Dr. Marc Sebrechts (Professor and Chair, Psychology),
President of Catholic University's Phi Beta Kappa Chapter,
reads the announcement of award
The Catholic University of America’s chapter of Phi Beta Kappa (Beta of D.C.) has awarded the James Marshall Campbell Award for 2018 to Luis Agustin Rivera, a double major in History and in Media and Communication Studies and a member of the Class of 2018.
Monsignor Campbell was for many years Dean of the undergraduate college at Catholic University; it was largely through his efforts that the university’s chapter of Phi Beta Kappa came into being in 1941. The award that bears his name is granted each year to a graduate, chosen by members of Phi Beta Kappa, whose outstanding scholastic achievement best exemplifies the ideals of the society.
As a double major, Luis wrote not one but two senior theses. His senior thesis in History – “Puerto Ricans Are Americans Too: The Statehood Debate and Second-Class American Citizenship in Puerto Rico” – is an ambitious analysis of the relationship between the U.S. and Puerto Rico. He focuses on the series of referendums on which Puerto Ricans have voted in order to determine the island’s political status. Luis’s thesis in Media and Communication Studies – “Lying and Deception in South Park and Game of Thrones” – is a nuanced investigation into how these two conventional TV shows, which exemplify the genres of cartoon satire and serialized fantasy respectively, engage viewers in sophisticated analyses of the nature of falsehood and the moral complexity of deception, raising many of the same core issues (and sometimes questioning them) that arise in canonical philosophical and psychological literature on lying.
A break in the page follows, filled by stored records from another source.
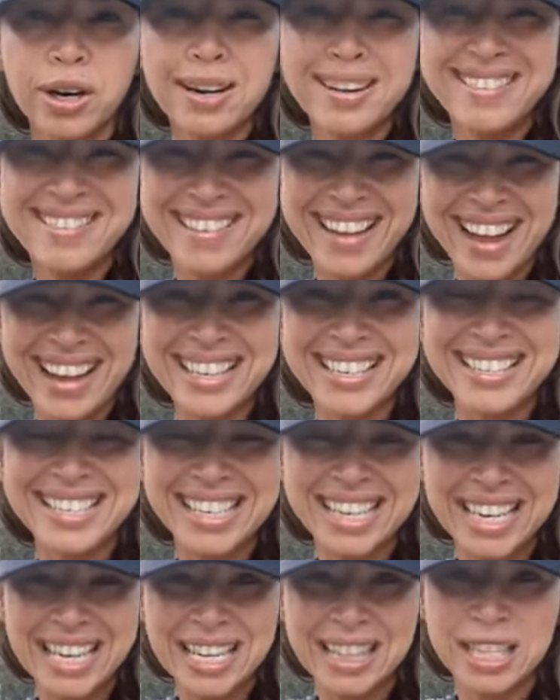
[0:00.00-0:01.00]

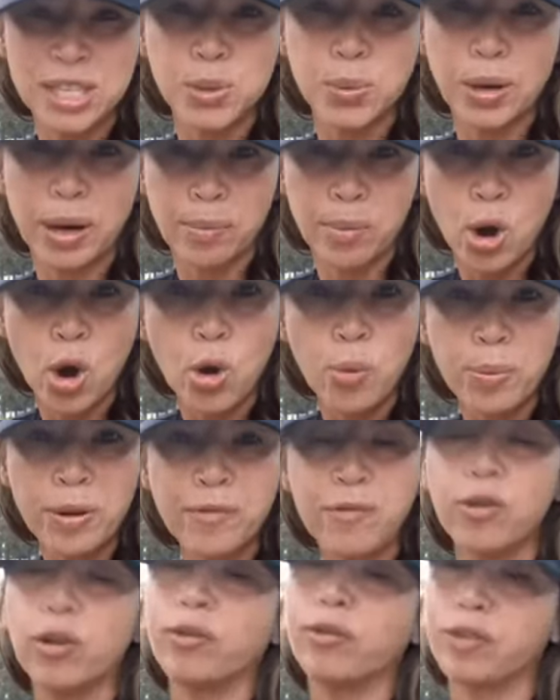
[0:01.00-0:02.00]
19th is what I'm hoping
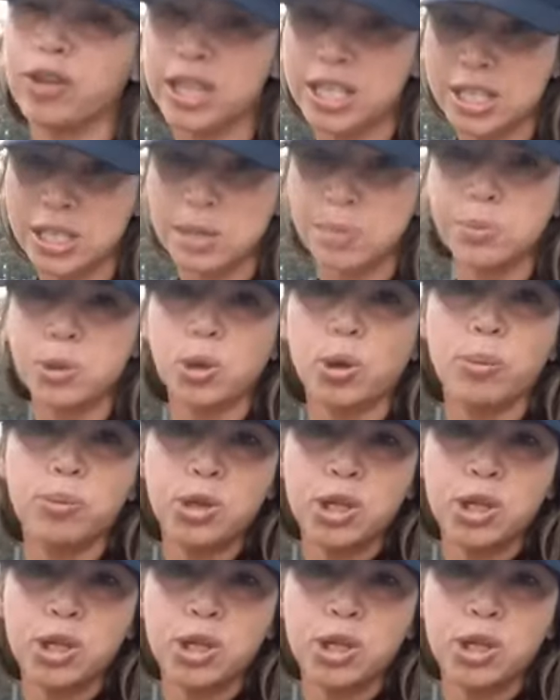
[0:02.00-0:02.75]
for the subscription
The Phi Beta Kappa chapter’s citation for the Monsignor Campbell Awards notes that Luis has great intellectual curiosity, range, and ambition, with well-developed interests not only in history and communications but also in public policy, literature, and the arts. Last summer he served as an intern for Jacinda Ardern, a member of the New Zealand Parliament who became Prime Minister in October. He is also a talented writer and filmmaker, and he recently completed a novel that he plans to publish. His instructors describe Luis as rigorous and detail-driven, inquisitive and friendly, and concerned for the department and his fellow students. One faculty member wrote that “Luis took his work seriously and always went over and above what was required – not out of overkill or grade seeking, but because he got passionately involved in his work and has a real hunger for learning,” while another said that “from the time I met Luis, I knew he would be successful. It seems to me, once he sets a goal for himself, he achieves it.”
After the announcement of the award, Luis commented, “This was totally unexpected – it’s a great honor. And I’ll miss CUA!”